Warnende Worte an die Union
Die Union mahnte Seehofer zu einer Kurskorrektur in der Gesundheitspolitik. "Die radikalen Reformvorschläge, die vor allem von Wirtschaftsverbänden, aber auch aus Teilen der Union gemacht werden, entlasten die Besserverdienenden und belasten die sozial Schwachen", sagte Seehofer. "Das kann und darf nicht Ziel der Politik von CDU/CSU sein." Die Wirtschaft fordere "pausenlos radikale Reformen" ohne selbst betroffen zu sein, sagte er der Zeitung zufolge. "Die Union darf da nicht blind hinterherlaufen."
Streitpunkt Zahnbehandlungen
Die CSU lehnt zum Beispiel Pläne der CDU ab, Zahnbehandlungen aus dem Leistungskatalog der Kassen zu streichen und so die Beitragssätze der gesetzlichen Krankenversicherung zu senken. Nach dem Willen von CDU-Parteichefin Merkel sollen künftig unter anderem Zahnbehandlungen durch eine private Pflichtversicherung finanziert werden. Die CSU will dagegen Selbstbeteiligungen der Patienten erhöhen. "Bei einer Privatisierungsorgie mache ich nicht mit", wird Seehofer vom "Spiegel" zitiert.
Die CDU steht unter Zeitdruck
Die CSU wehrt sich auch wegen der Landtagswahlen im September in Bayern gegen allzu radikale Reformen. Dem "Spiegel" zufolge will Seehofer aus Protest gegen die CDU-Pläne nicht an der nächsten Sitzung der CDU-Kommission zur Reform der sozialen Sicherungssysteme teilnehmen.

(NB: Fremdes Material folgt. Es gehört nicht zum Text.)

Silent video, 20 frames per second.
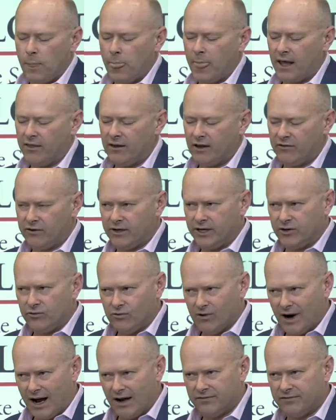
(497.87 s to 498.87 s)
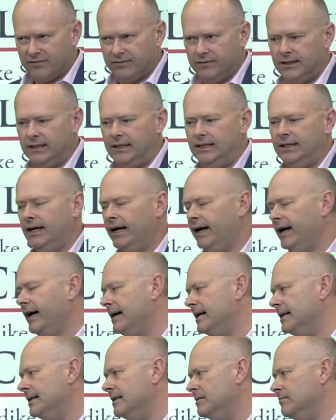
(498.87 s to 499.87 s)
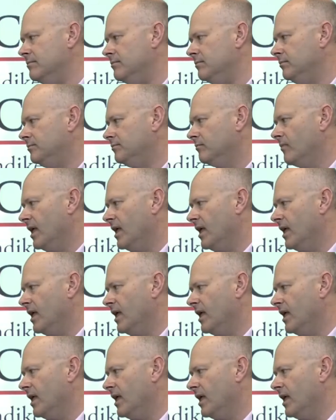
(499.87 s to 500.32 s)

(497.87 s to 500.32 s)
and they're very rough um,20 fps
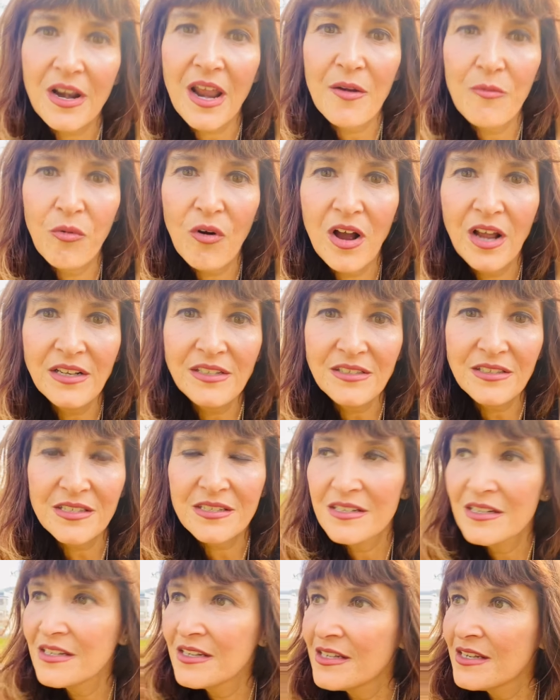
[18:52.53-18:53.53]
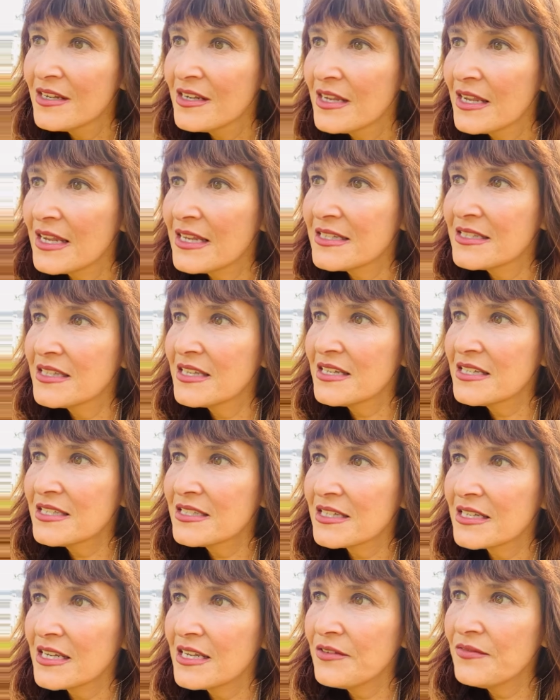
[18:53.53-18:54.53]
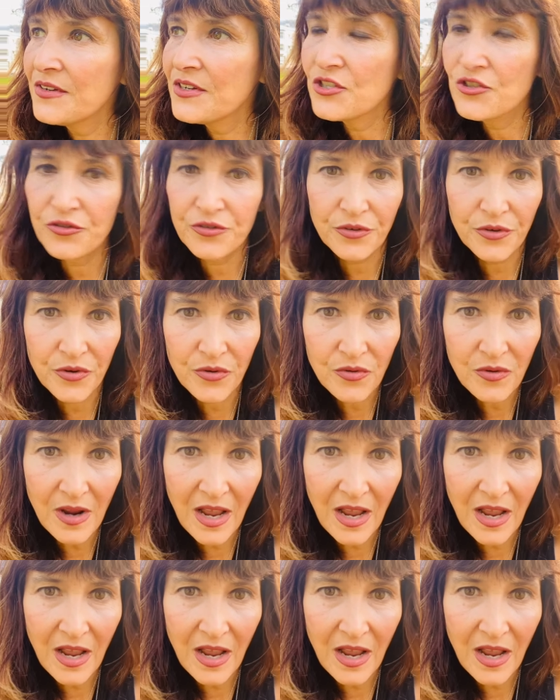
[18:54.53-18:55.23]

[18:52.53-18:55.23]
I want? Is this even true?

CDU und CSU streiten schon länger darüber, wie tief die Einschnitte für die Versicherten im Zuge der geplanten Gesundheitsreform gehen sollen. Die Union steht unter Zeitdruck, weil am Mittwoch die erste Lesung des Gesundheitsreformgesetzes der Regierung im Bundestag ansteht und bis dahin ein Entschließungsantrag von CDU und CSU fertig sein soll.